Authors : Jebarupa B, Mathew B, Srinivasu BY, Sasikumaran A, Joseph S, Mandal AK, Thomas T, Mitra G
Publication Year : 2019
Aggregation of tau into paired helical filament (PHF) is a hallmark of Alzheimer's disease (AD), and Cys-mediated disulfide bond formation plays a vital role in tau fibrillation. While intermolecular disulfide bond between Cys residues in microtubule-binding repeat (MTBR) region facilitates tau aggregation, intramolecular disulfide bond attenuates the same, though the molecular basis for such phenomenon remains obscure. Thus intramolecular disulfide-bonded tau monomer might be an excellent model to understand the unique features of aggregation-resistant tau conformer.
We synthesized the Cys cross-linked tau40 monomer by oxidation and characterized the altered conformational dynamics in the molecule by Hydrogen-deuterium exchange, limited proteolysis and fluorescence quenching.

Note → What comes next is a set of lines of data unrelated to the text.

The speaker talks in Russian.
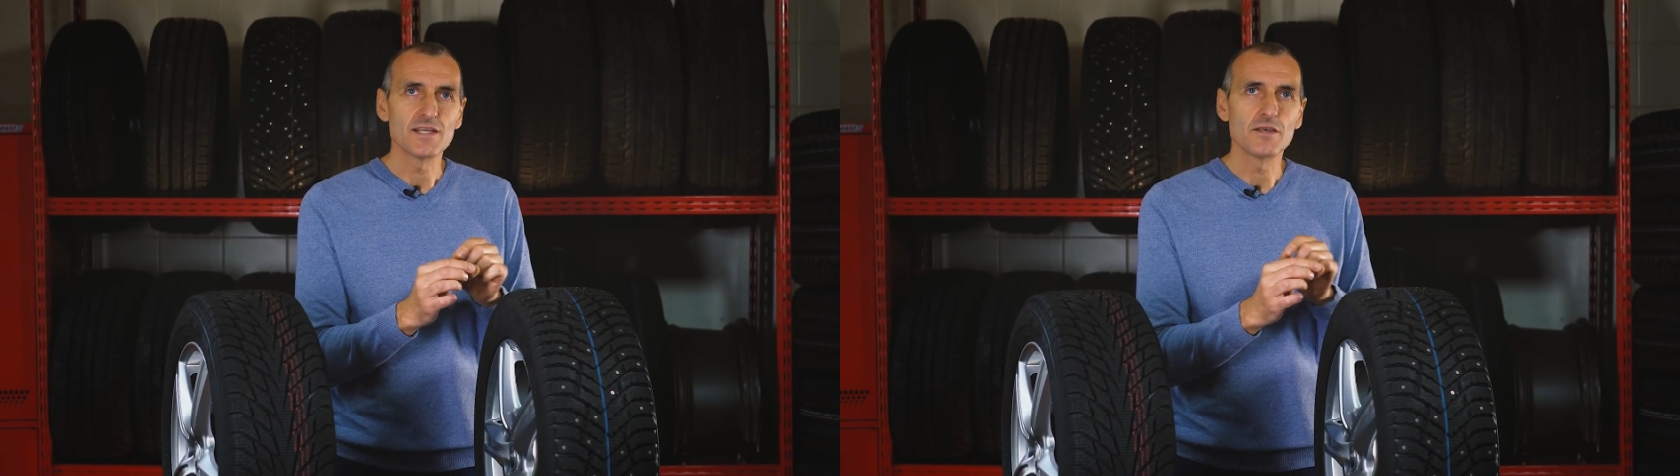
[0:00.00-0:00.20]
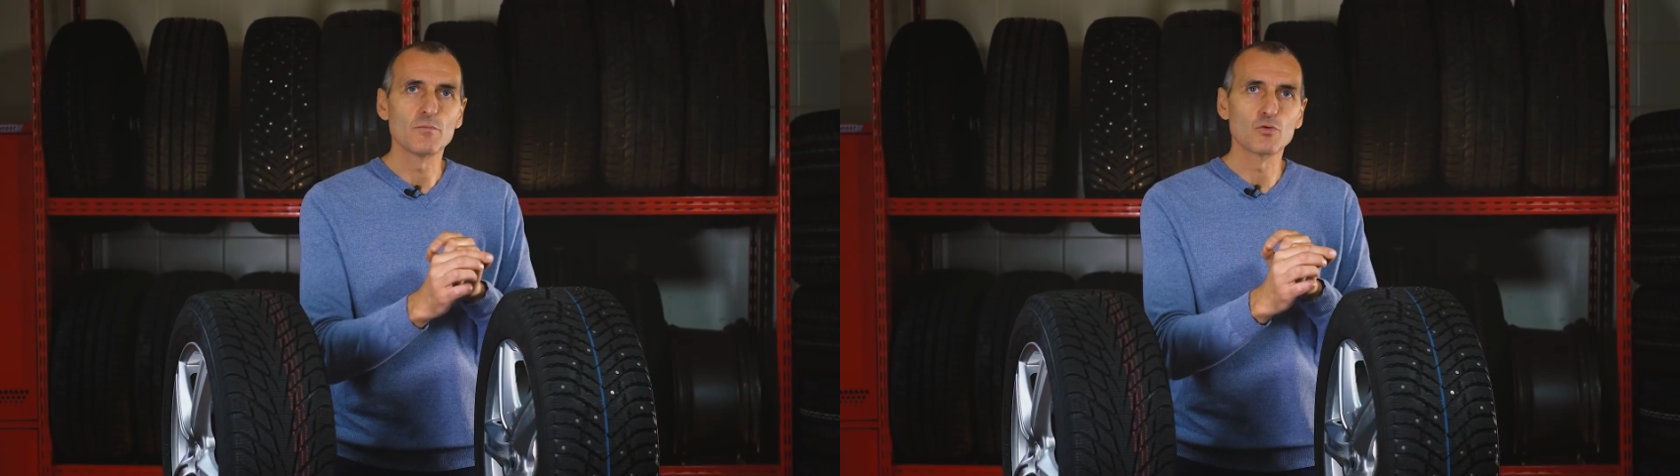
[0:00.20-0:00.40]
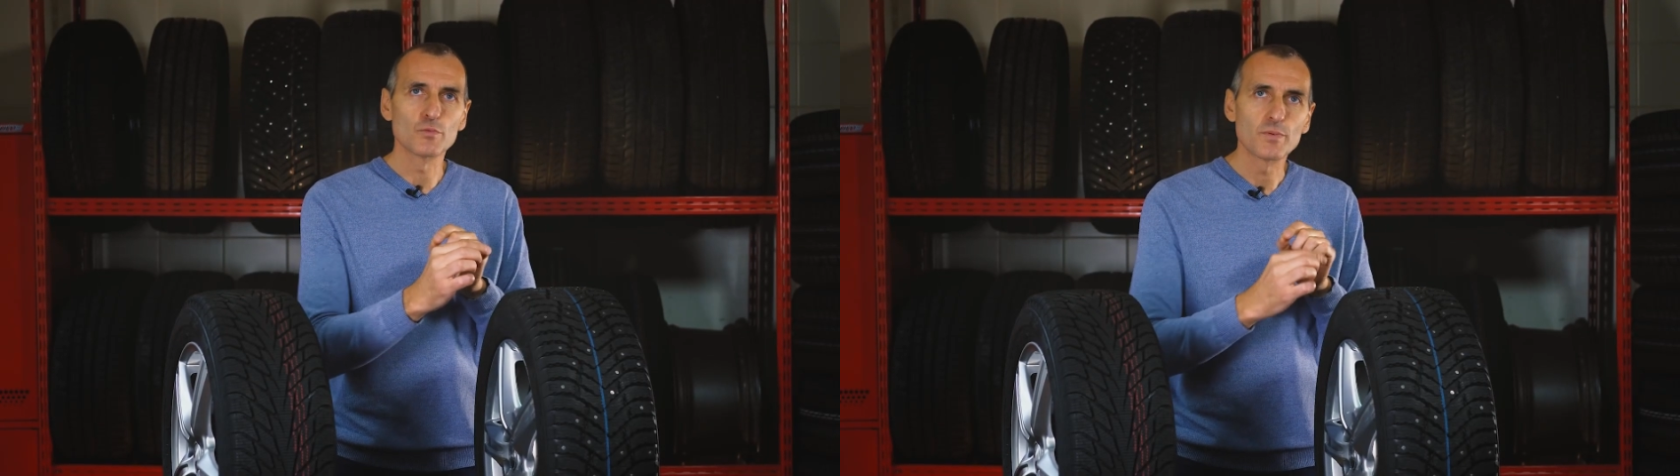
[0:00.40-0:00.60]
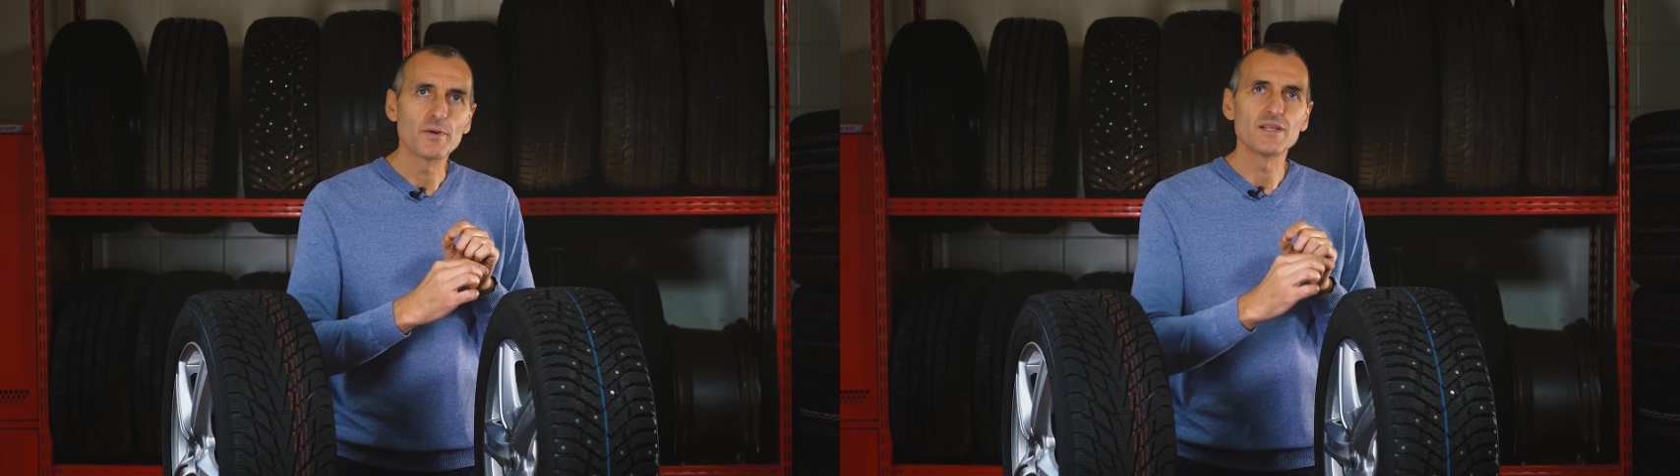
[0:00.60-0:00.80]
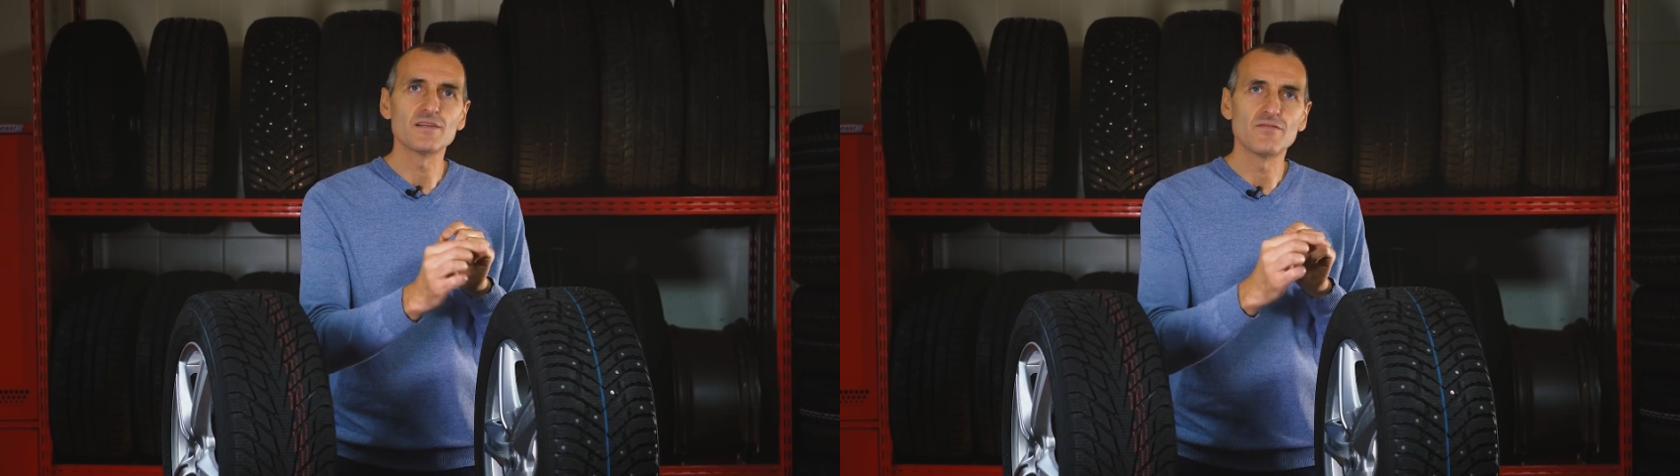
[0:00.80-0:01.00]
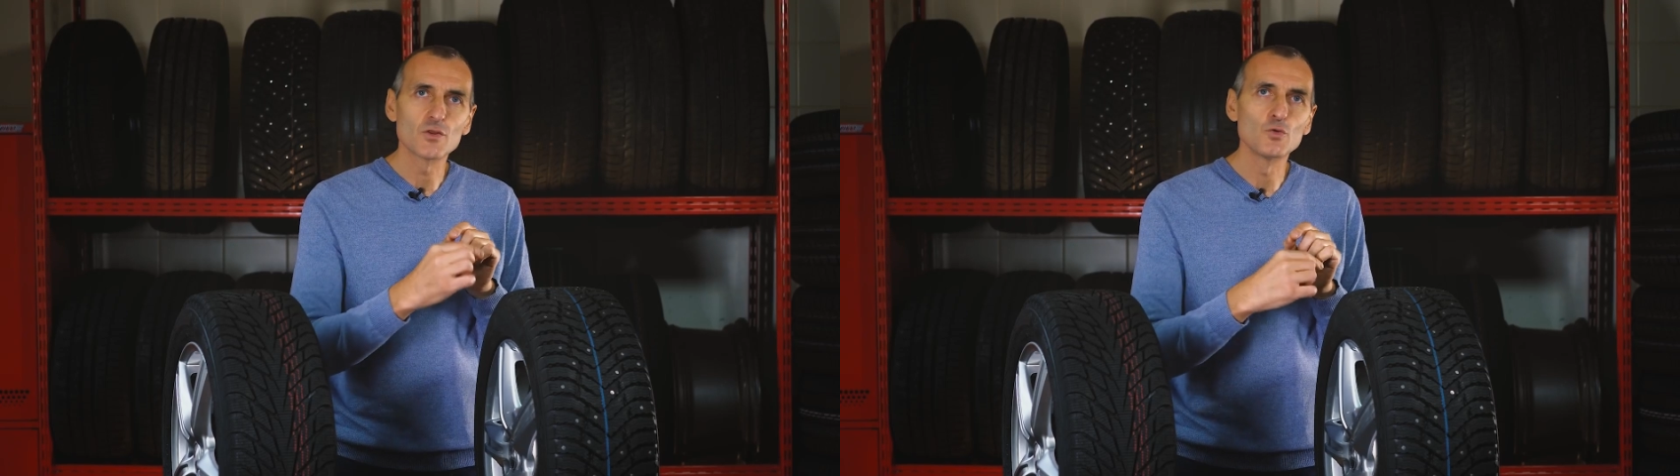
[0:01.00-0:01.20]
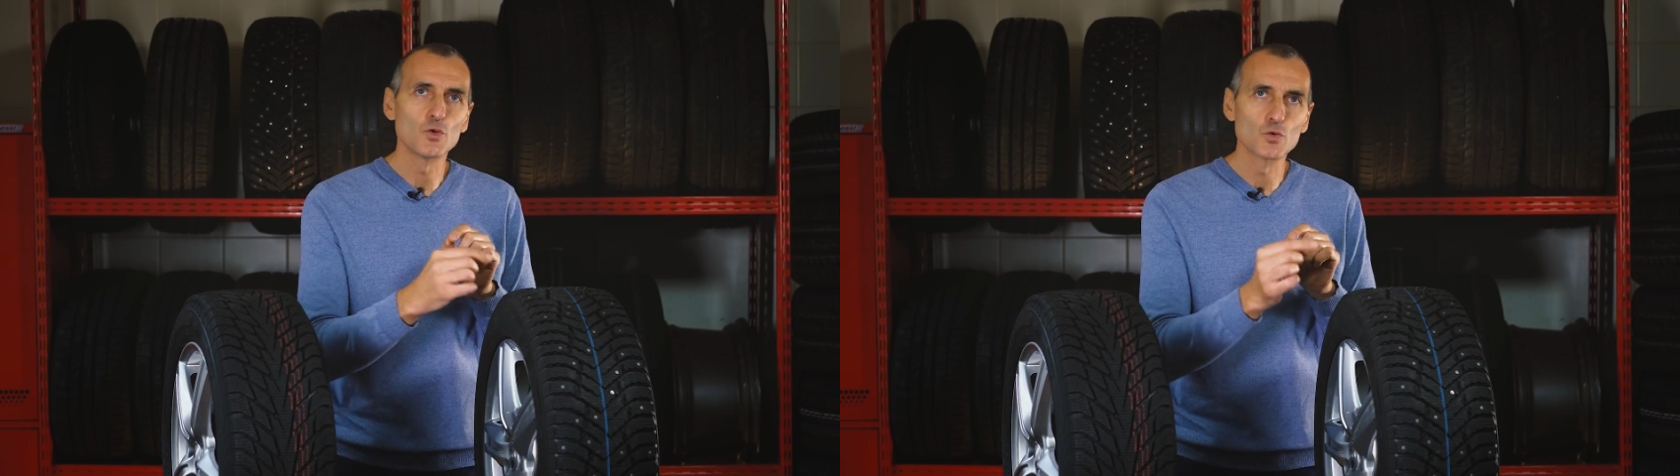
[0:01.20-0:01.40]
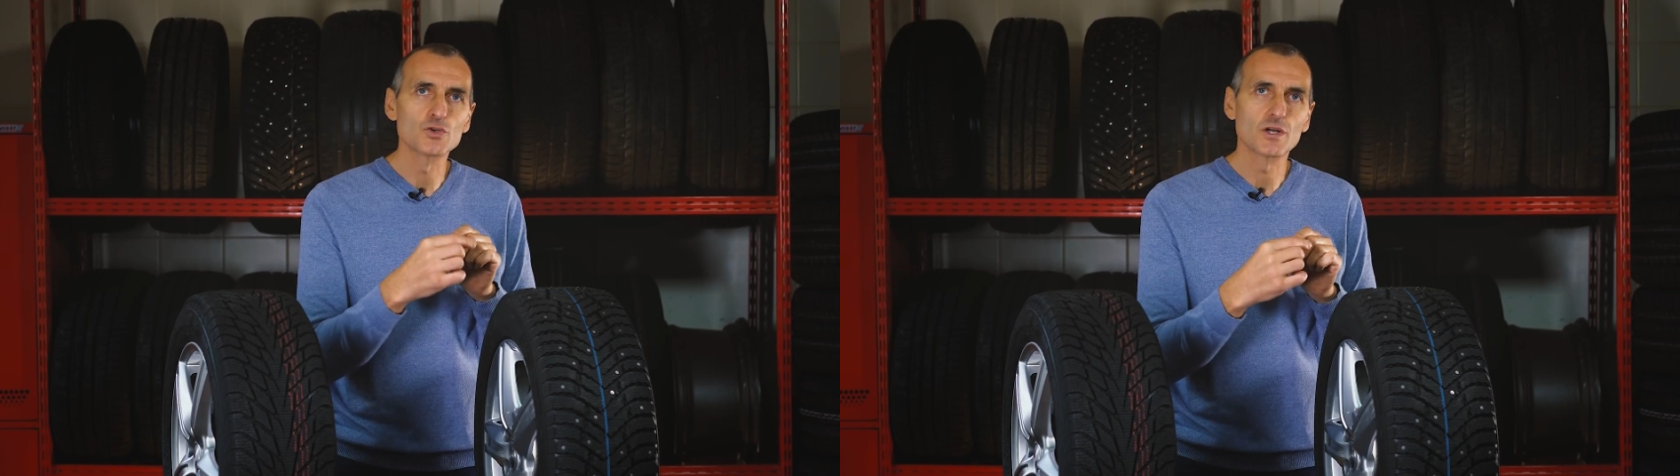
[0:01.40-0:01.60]
они не будут попадать в одну
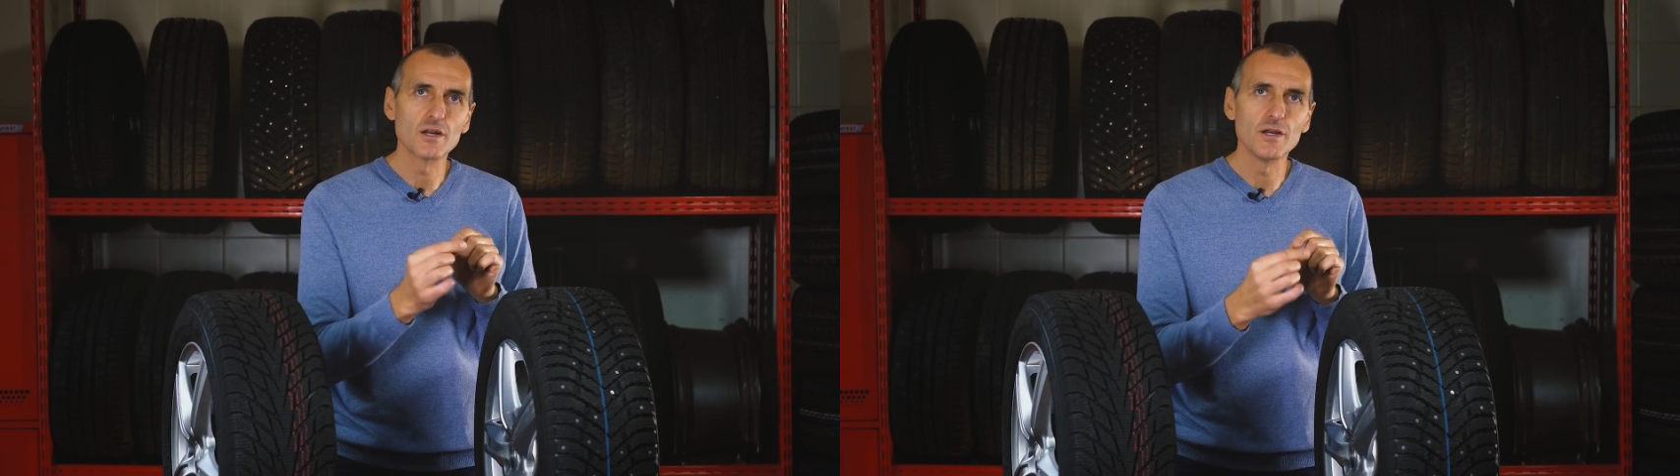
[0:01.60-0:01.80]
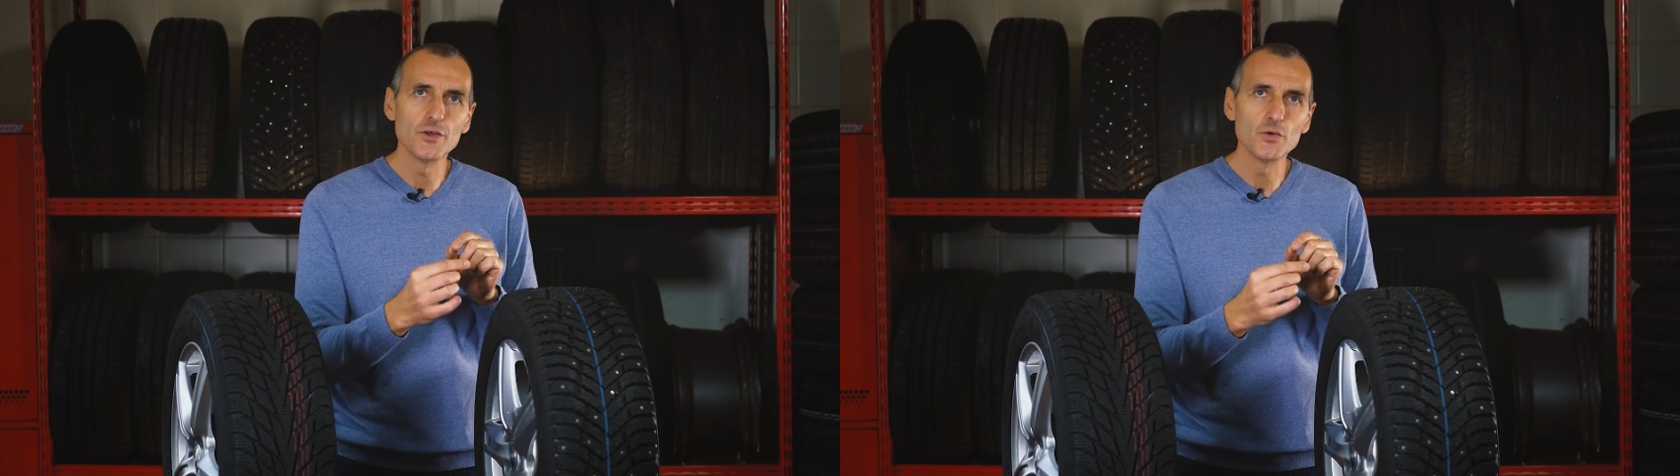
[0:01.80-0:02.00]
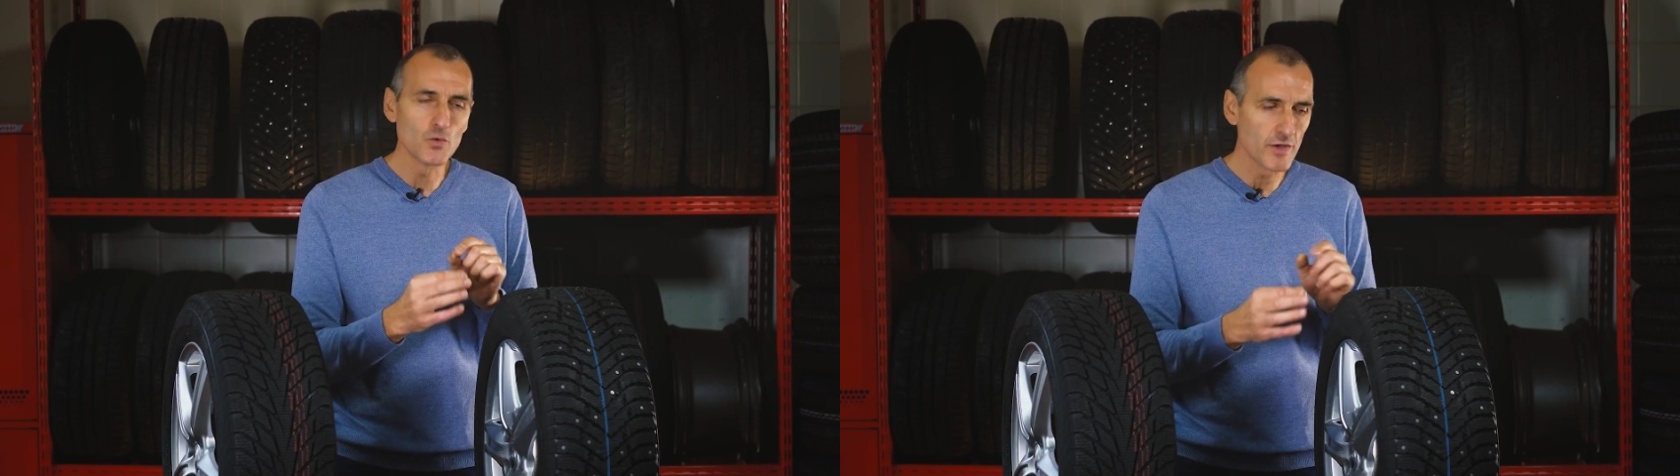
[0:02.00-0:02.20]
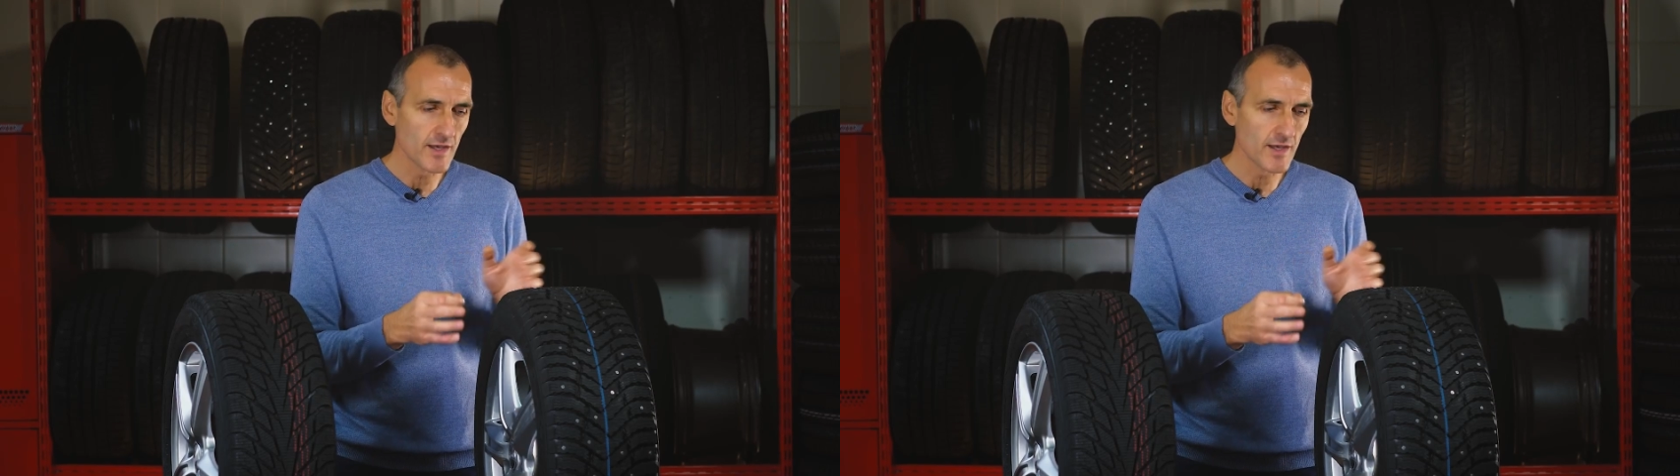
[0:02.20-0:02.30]
и ту же колею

Deuterium exchange study showed that rigidity was imparted in the core PHF region of oxidized tau40 in MTBR segment, consisting of the fundamental PHF6 motif. Conformational rigidity was prominent in C-terminal tail region also. Limited proteolysis supported reduced accessibility of MTBR region in the molecule.
PHF formation of oxidized tau40 might be attenuated either by induction of intramolecular H-bonding between the regions of high ß-structure propensity in second and third MTBR (R2, R3), thus preventing intermolecular interaction between them, or by imparted rigidity in R2-R3, preventing the formation of extended ß-structure preceding fibrillation. Data indicated plausible effect of conformational adaptation on the nucleation process of oxidized tau40 assembly.
Our findings unravel the essential molecular features of aggregation-resistant tau conformer. Therapeutics stabilizing such conformers in vivo might be of high benefit in arresting tau assembly during AD and other tauopathies.